BEGIN Supplied data

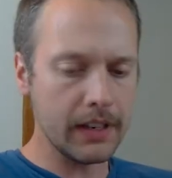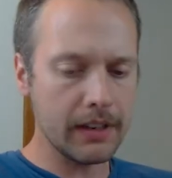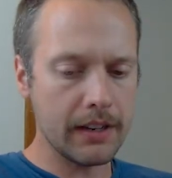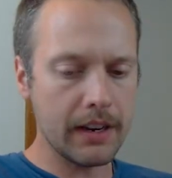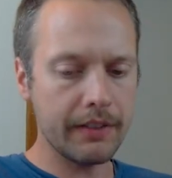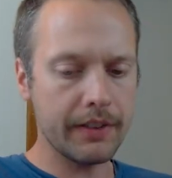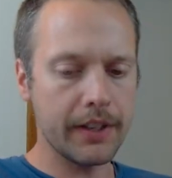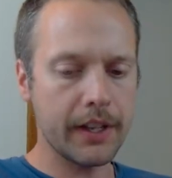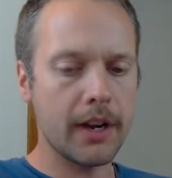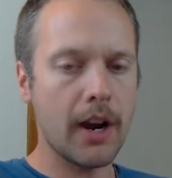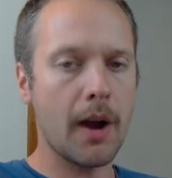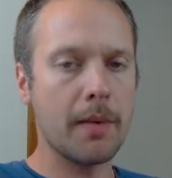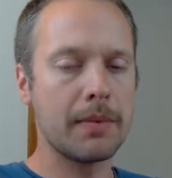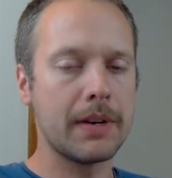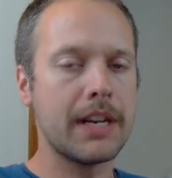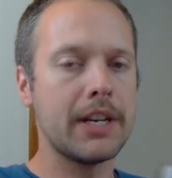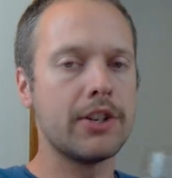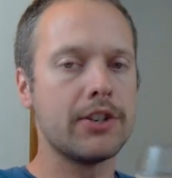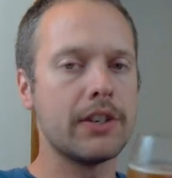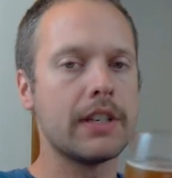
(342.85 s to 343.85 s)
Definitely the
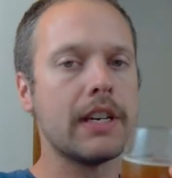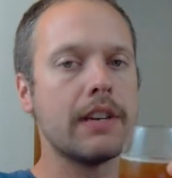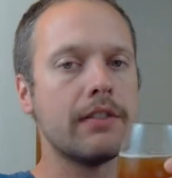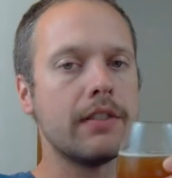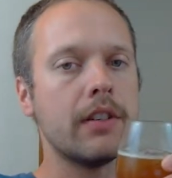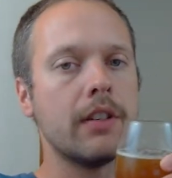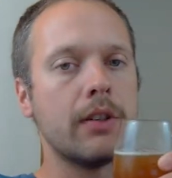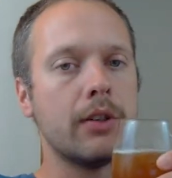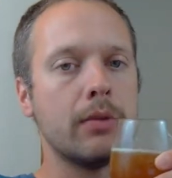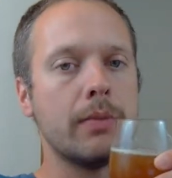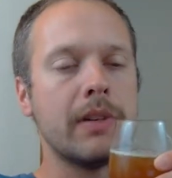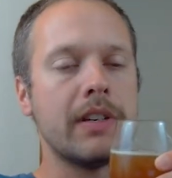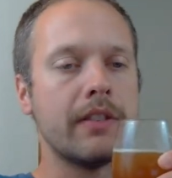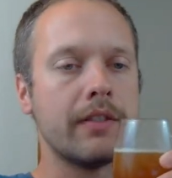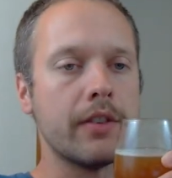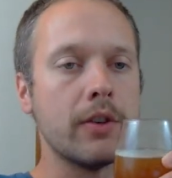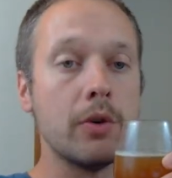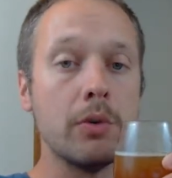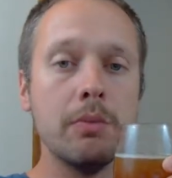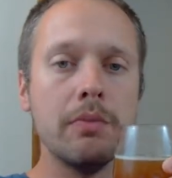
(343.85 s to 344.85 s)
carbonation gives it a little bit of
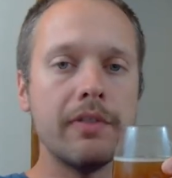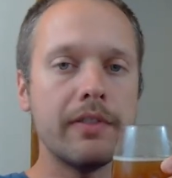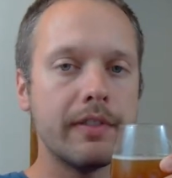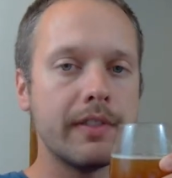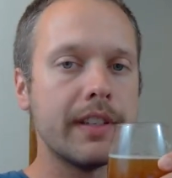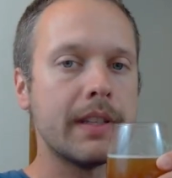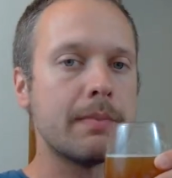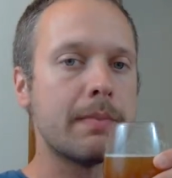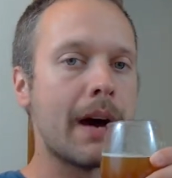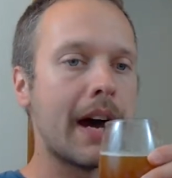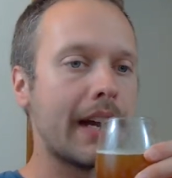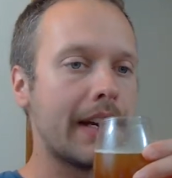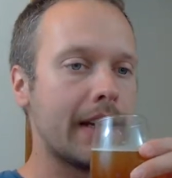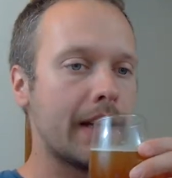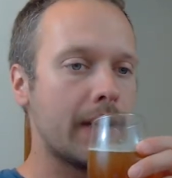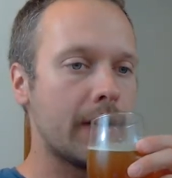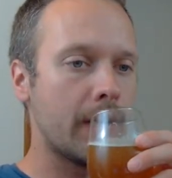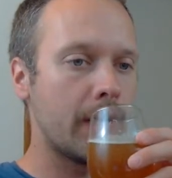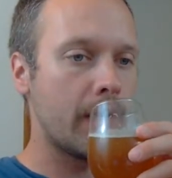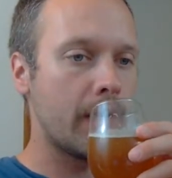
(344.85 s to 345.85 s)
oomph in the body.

END Supplied data

◆ About this task ◆
Would you return all the data exactly as given, minus the pictures?

◆ Response box ◆
(342.85 s to 343.85 s)
Definitely the
(343.85 s to 344.85 s)
carbonation gives it a little bit of
(344.85 s to 345.85 s)
oomph in the body.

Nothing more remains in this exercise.